OpenShift looked like a great middle ground between Heroku and Digital Ocean. It's a PAAS, so they take care of the system for you. They have a command-line client similar to Heroku's and use a Git push for deployment. They also offer SSH access, which is a nice bonus. The free tier includes 3 basic "gears," enough to run a small Rails application with a database, and auto-scaling is available. Small production gears start at about $18/month with 512MB of memory and 1GB of storage, and billing is done based on usage by the hour.

I think OpenShift has a lot of potential and might be worth further exploration, but I haven't gotten my application to work on it yet. In all fairness - fatigue may be playing a role at this point. The first series of problems I encountered were because I misunderstood how to set up the Git repositories. (They create a repo for you with their configuration in place. You're supposed to merge your app repo into theirs, but I did it backwards.)

I started over when I realized this, and things went better the second time. I was able to debug the issues I ran into, and eventually it appeared that everything was up and running. When I visited the site, however, it would only show the generic index.html from the public directory. Trying to visit other pages resulted in errors. I can ssh in and see that all of my code is in place, and the routes are set correctly, but they aren't being followed. There's no activity in the log, so it looks like the Rails code is never being touched.

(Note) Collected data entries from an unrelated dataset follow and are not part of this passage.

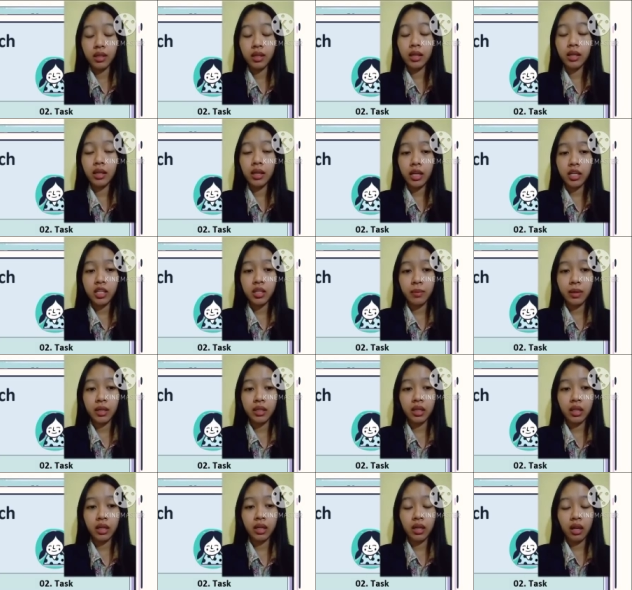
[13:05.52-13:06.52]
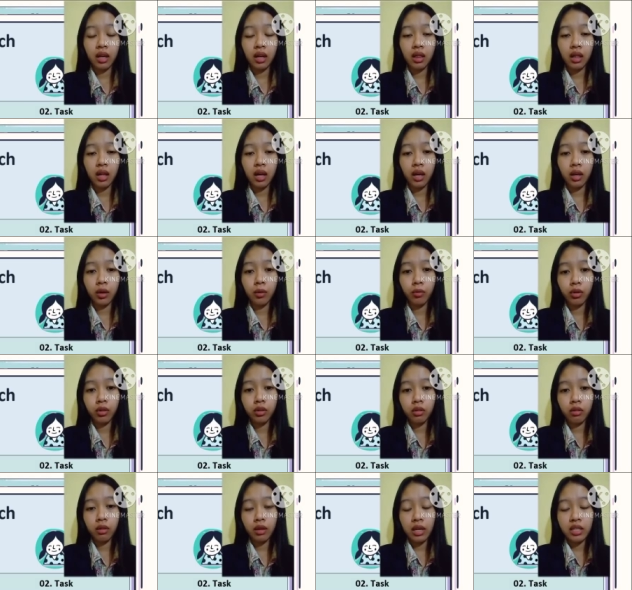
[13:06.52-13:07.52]
next material I want to
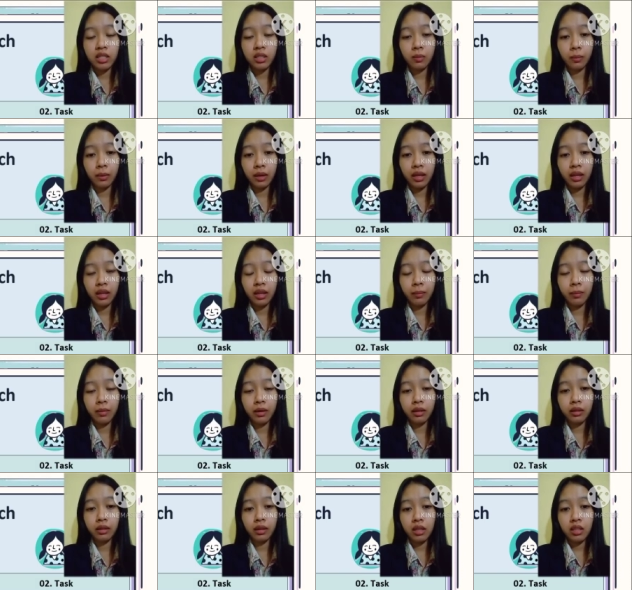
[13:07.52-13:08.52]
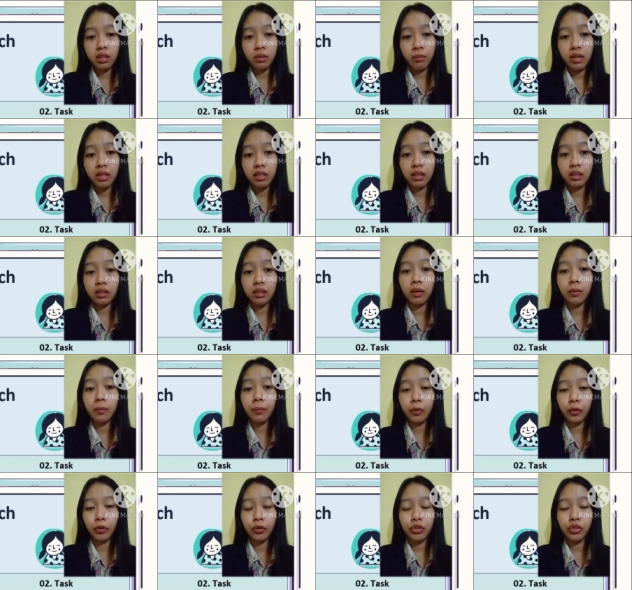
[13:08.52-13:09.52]
explain about task-based
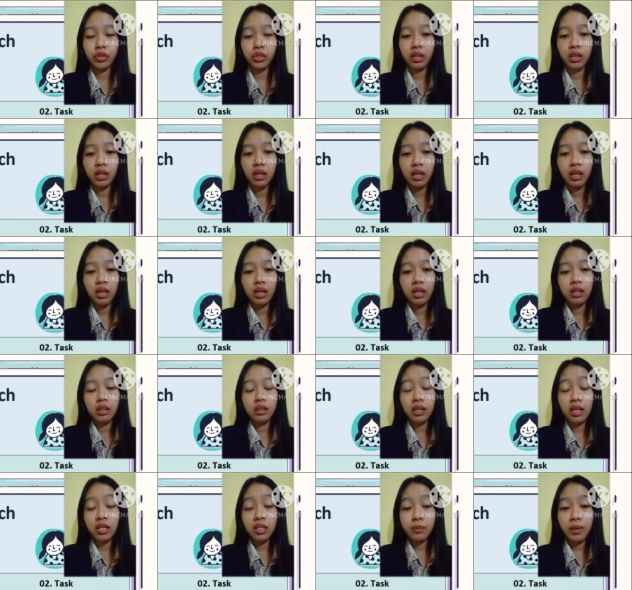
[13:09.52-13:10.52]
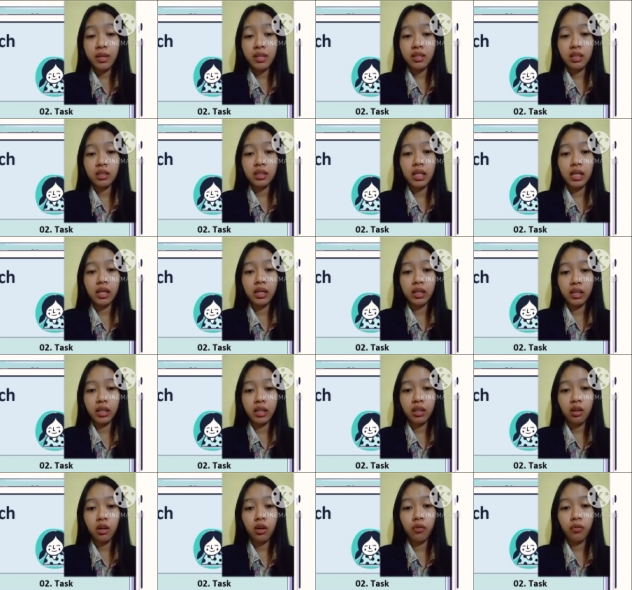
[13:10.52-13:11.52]
approach. Task-based learning
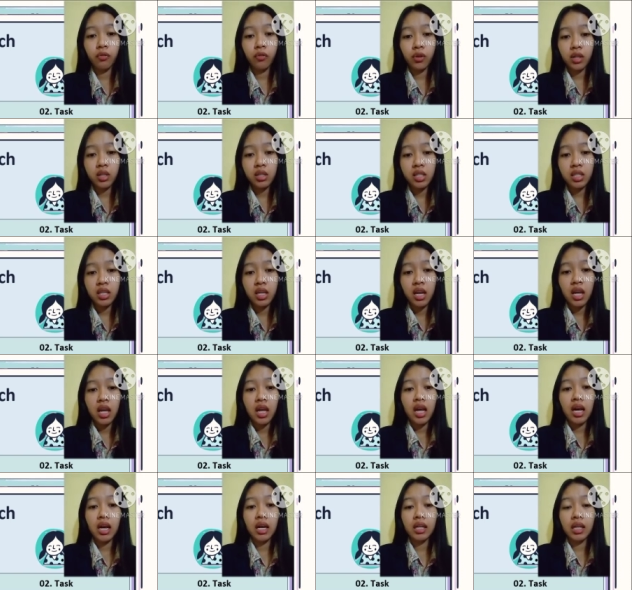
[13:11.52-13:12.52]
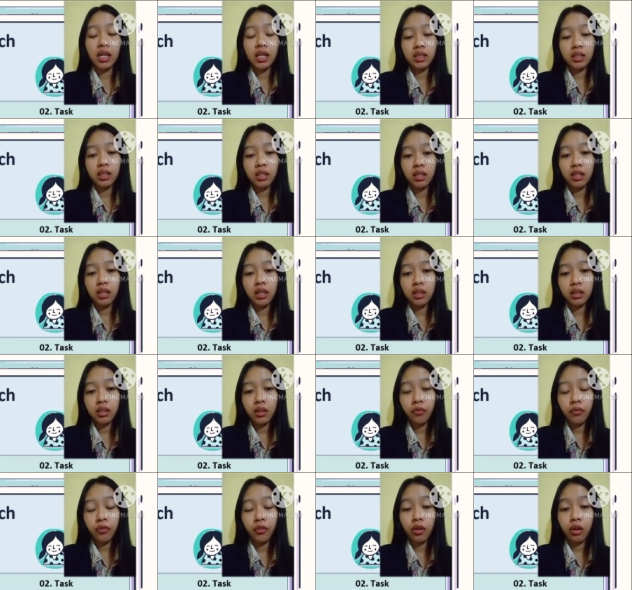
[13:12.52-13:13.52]
offers an alternative
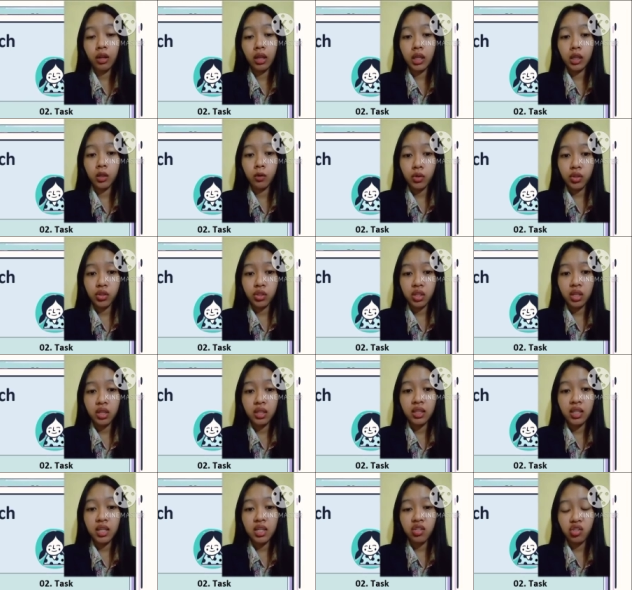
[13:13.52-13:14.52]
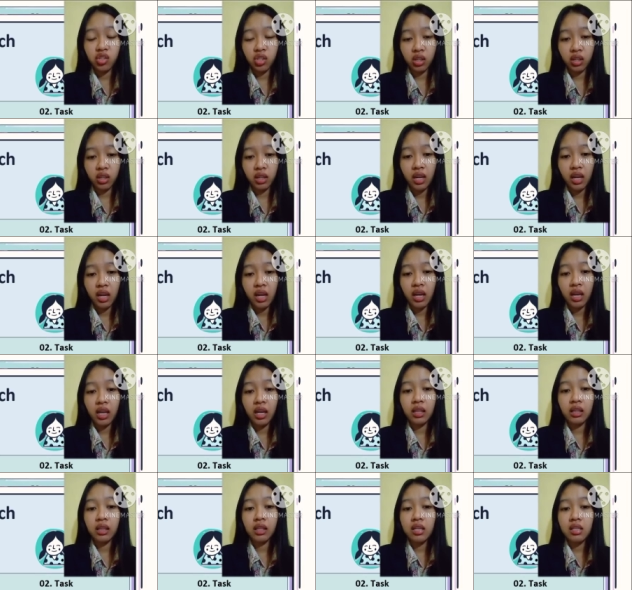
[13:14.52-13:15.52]
for language teacher and
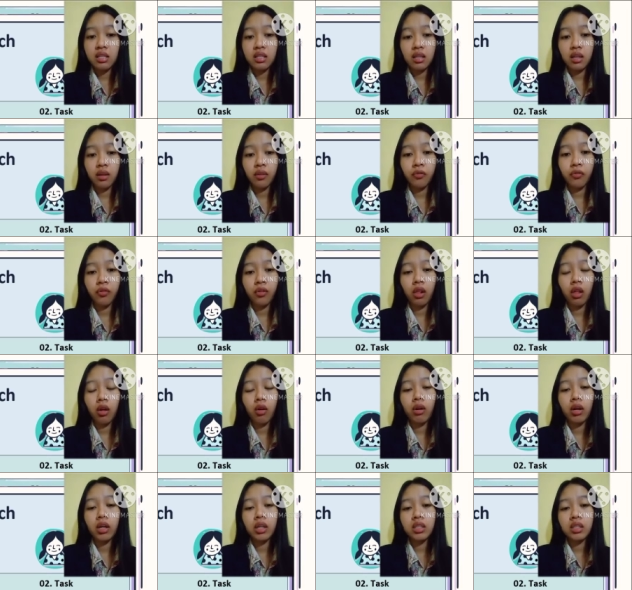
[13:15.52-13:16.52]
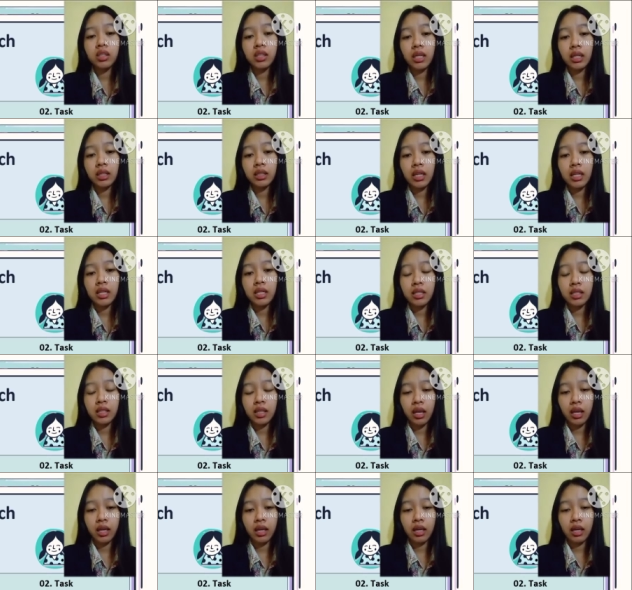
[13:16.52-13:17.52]
lesson follow a certain step.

This may be (probably) a foolish mistake or oversight on my part, but I can't find a solution in the OpenShift documentation or on StackOverflow. OpenShift's documentation is extensive and mostly good, but some details are out of date. StackOverflow is usually a fountain of information, but searching for "openshift, rails" yielded a grand a total of 119 results. (A search for "heroku, rails" has 9,852.)

I hate admitting defeat with OpenShift, because it's so close to being an excellent option. But it's time to move on for now.


Rails has so many features that help developers build apps quickly. Moving from development to staging and production can be more complicated. Two options I didn't try were Amazon Web Services and Engine Yard. I've heard good thngs about both, but AWS requires more hands-on server administration like Digital Ocean, and Engine Yard was over budget for these projects. Of the options I did try, Heroku's ease of use and abundance of community support and documentation made it the best option for our current needs.